- [Try it] The copy you produce must hold every record exactly, and none of the images.

Collected data entries
====

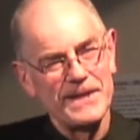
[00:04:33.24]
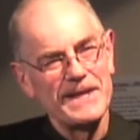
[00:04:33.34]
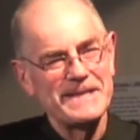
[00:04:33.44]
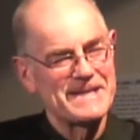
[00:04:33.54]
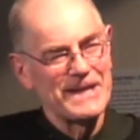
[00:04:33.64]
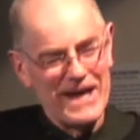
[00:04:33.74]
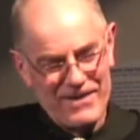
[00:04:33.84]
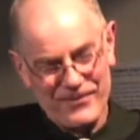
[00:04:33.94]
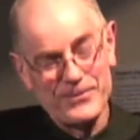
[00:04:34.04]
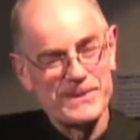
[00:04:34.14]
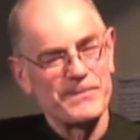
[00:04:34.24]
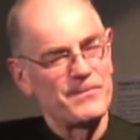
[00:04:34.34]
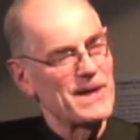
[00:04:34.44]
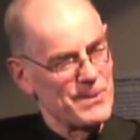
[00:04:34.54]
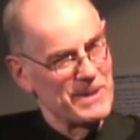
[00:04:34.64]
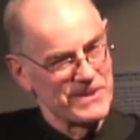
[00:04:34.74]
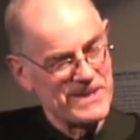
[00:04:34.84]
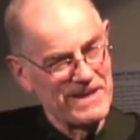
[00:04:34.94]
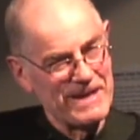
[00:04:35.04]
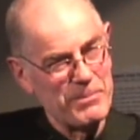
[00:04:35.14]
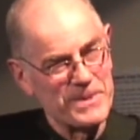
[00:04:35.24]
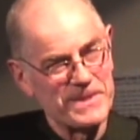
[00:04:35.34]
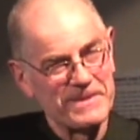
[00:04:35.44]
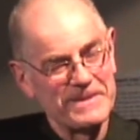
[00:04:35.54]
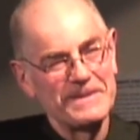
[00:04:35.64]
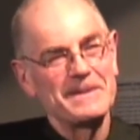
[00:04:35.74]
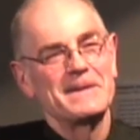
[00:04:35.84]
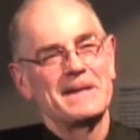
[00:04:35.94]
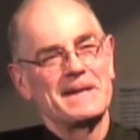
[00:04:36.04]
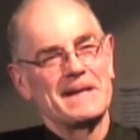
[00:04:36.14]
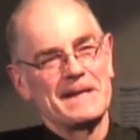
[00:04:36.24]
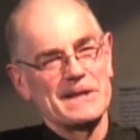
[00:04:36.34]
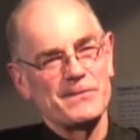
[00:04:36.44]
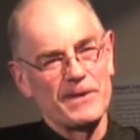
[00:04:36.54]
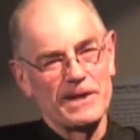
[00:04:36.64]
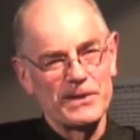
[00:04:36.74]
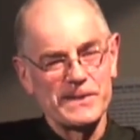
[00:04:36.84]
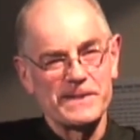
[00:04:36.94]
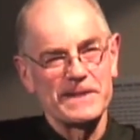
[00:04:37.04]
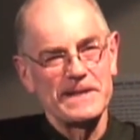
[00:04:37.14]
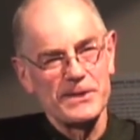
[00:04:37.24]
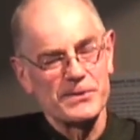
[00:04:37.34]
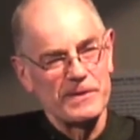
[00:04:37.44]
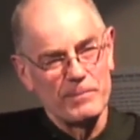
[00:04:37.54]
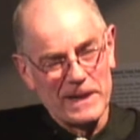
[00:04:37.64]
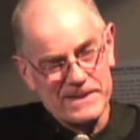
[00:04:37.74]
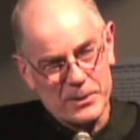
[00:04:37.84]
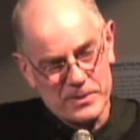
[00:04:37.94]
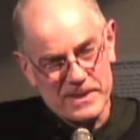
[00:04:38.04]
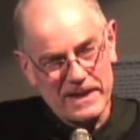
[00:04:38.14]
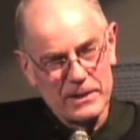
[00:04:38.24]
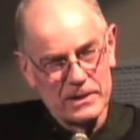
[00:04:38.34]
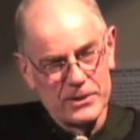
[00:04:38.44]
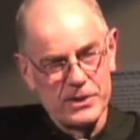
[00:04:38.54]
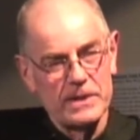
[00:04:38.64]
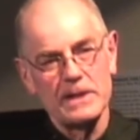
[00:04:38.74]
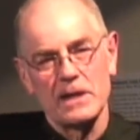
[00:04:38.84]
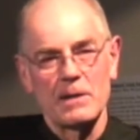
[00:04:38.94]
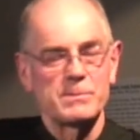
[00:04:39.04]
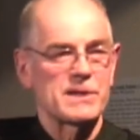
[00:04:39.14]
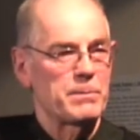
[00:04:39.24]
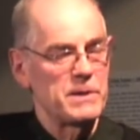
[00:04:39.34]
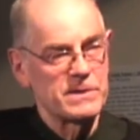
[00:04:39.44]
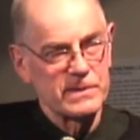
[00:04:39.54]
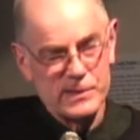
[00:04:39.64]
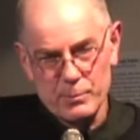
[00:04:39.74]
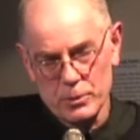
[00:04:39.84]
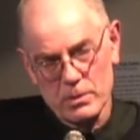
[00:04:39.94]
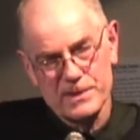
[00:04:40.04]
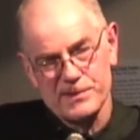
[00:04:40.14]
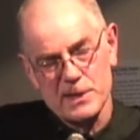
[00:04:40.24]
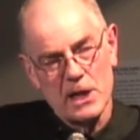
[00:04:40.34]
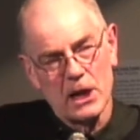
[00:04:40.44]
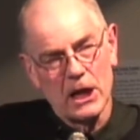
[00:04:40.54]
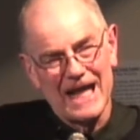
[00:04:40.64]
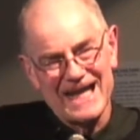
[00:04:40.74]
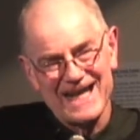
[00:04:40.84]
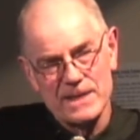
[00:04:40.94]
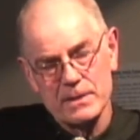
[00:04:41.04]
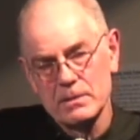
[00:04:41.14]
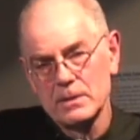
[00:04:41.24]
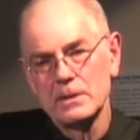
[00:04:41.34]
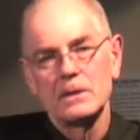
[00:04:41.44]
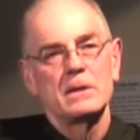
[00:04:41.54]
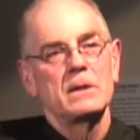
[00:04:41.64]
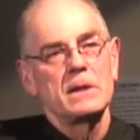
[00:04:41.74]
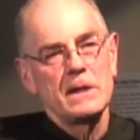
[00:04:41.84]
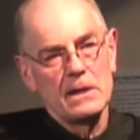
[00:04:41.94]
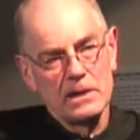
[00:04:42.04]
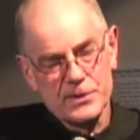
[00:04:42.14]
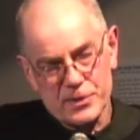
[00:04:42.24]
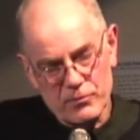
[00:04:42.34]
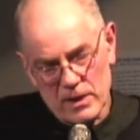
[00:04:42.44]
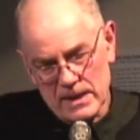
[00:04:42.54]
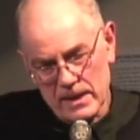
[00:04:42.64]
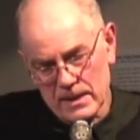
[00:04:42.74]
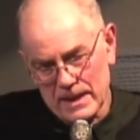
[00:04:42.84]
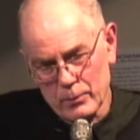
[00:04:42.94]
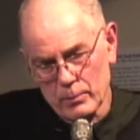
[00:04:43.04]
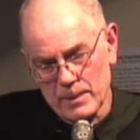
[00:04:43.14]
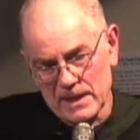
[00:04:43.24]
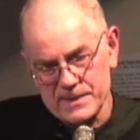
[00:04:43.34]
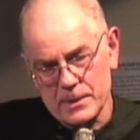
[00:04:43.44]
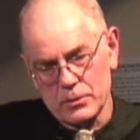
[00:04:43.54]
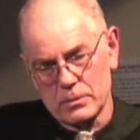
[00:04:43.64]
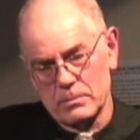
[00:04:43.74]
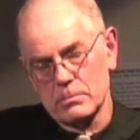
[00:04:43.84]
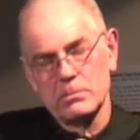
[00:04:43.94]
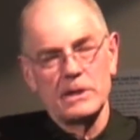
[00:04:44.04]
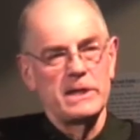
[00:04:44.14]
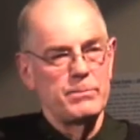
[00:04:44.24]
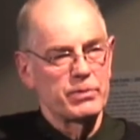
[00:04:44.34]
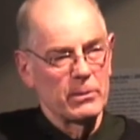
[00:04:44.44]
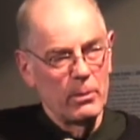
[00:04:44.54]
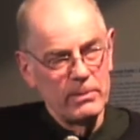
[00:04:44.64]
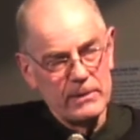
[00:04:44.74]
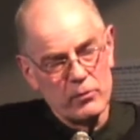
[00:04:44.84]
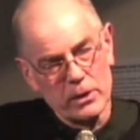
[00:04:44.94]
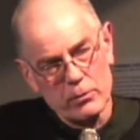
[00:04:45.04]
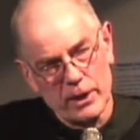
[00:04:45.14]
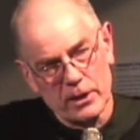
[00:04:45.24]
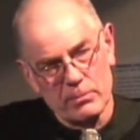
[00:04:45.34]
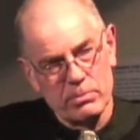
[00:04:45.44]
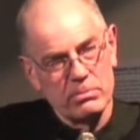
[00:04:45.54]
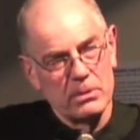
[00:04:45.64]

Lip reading: his life was very well timed as far as the history of bicycle technology. He comes up into the sport as a young lad. He learns to ride the high wheel bicycle. He probably rode a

====

- [Solution]
[00:04:33.24]
[00:04:33.34]
[00:04:33.44]
[00:04:33.54]
[00:04:33.64]
[00:04:33.74]
[00:04:33.84]
[00:04:33.94]
[00:04:34.04]
[00:04:34.14]
[00:04:34.24]
[00:04:34.34]
[00:04:34.44]
[00:04:34.54]
[00:04:34.64]
[00:04:34.74]
[00:04:34.84]
[00:04:34.94]
[00:04:35.04]
[00:04:35.14]
[00:04:35.24]
[00:04:35.34]
[00:04:35.44]
[00:04:35.54]
[00:04:35.64]
[00:04:35.74]
[00:04:35.84]
[00:04:35.94]
[00:04:36.04]
[00:04:36.14]
[00:04:36.24]
[00:04:36.34]
[00:04:36.44]
[00:04:36.54]
[00:04:36.64]
[00:04:36.74]
[00:04:36.84]
[00:04:36.94]
[00:04:37.04]
[00:04:37.14]
[00:04:37.24]
[00:04:37.34]
[00:04:37.44]
[00:04:37.54]
[00:04:37.64]
[00:04:37.74]
[00:04:37.84]
[00:04:37.94]
[00:04:38.04]
[00:04:38.14]
[00:04:38.24]
[00:04:38.34]
[00:04:38.44]
[00:04:38.54]
[00:04:38.64]
[00:04:38.74]
[00:04:38.84]
[00:04:38.94]
[00:04:39.04]
[00:04:39.14]
[00:04:39.24]
[00:04:39.34]
[00:04:39.44]
[00:04:39.54]
[00:04:39.64]
[00:04:39.74]
[00:04:39.84]
[00:04:39.94]
[00:04:40.04]
[00:04:40.14]
[00:04:40.24]
[00:04:40.34]
[00:04:40.44]
[00:04:40.54]
[00:04:40.64]
[00:04:40.74]
[00:04:40.84]
[00:04:40.94]
[00:04:41.04]
[00:04:41.14]
[00:04:41.24]
[00:04:41.34]
[00:04:41.44]
[00:04:41.54]
[00:04:41.64]
[00:04:41.74]
[00:04:41.84]
[00:04:41.94]
[00:04:42.04]
[00:04:42.14]
[00:04:42.24]
[00:04:42.34]
[00:04:42.44]
[00:04:42.54]
[00:04:42.64]
[00:04:42.74]
[00:04:42.84]
[00:04:42.94]
[00:04:43.04]
[00:04:43.14]
[00:04:43.24]
[00:04:43.34]
[00:04:43.44]
[00:04:43.54]
[00:04:43.64]
[00:04:43.74]
[00:04:43.84]
[00:04:43.94]
[00:04:44.04]
[00:04:44.14]
[00:04:44.24]
[00:04:44.34]
[00:04:44.44]
[00:04:44.54]
[00:04:44.64]
[00:04:44.74]
[00:04:44.84]
[00:04:44.94]
[00:04:45.04]
[00:04:45.14]
[00:04:45.24]
[00:04:45.34]
[00:04:45.44]
[00:04:45.54]
[00:04:45.64]

Lip reading: his life was very well timed as far as the history of bicycle technology. He comes up into the sport as a young lad. He learns to ride the high wheel bicycle. He probably rode a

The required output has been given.